▶ Task statement
Give back every record word for word, but keep the pictures out.

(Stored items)
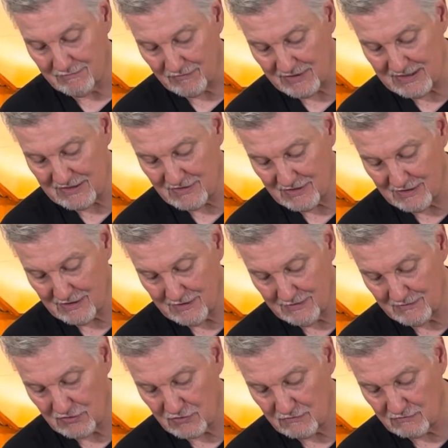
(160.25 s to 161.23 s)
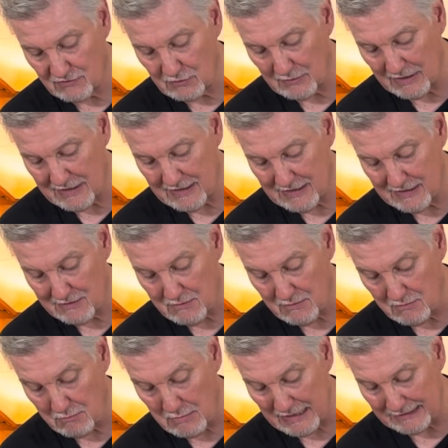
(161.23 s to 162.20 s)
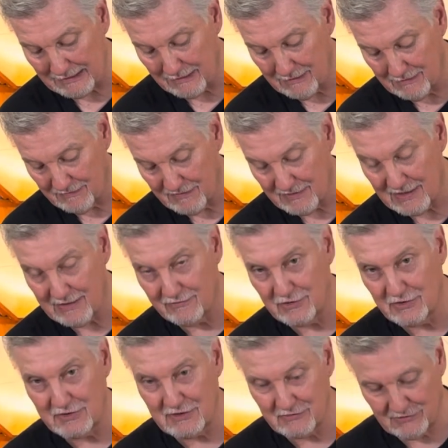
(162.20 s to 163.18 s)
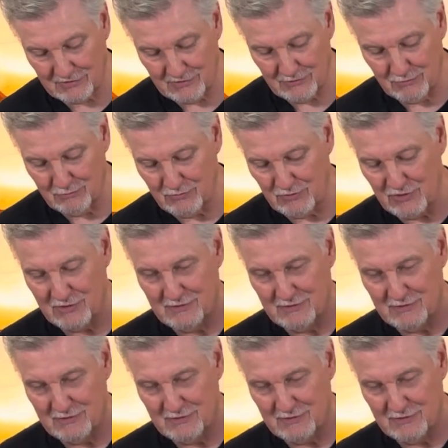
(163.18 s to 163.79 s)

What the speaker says: These are the screw-on metal, heavily chromed.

▶ Response
(160.25 s to 161.23 s)
(161.23 s to 162.20 s)
(162.20 s to 163.18 s)
(163.18 s to 163.79 s)

What the speaker says: These are the screw-on metal, heavily chromed.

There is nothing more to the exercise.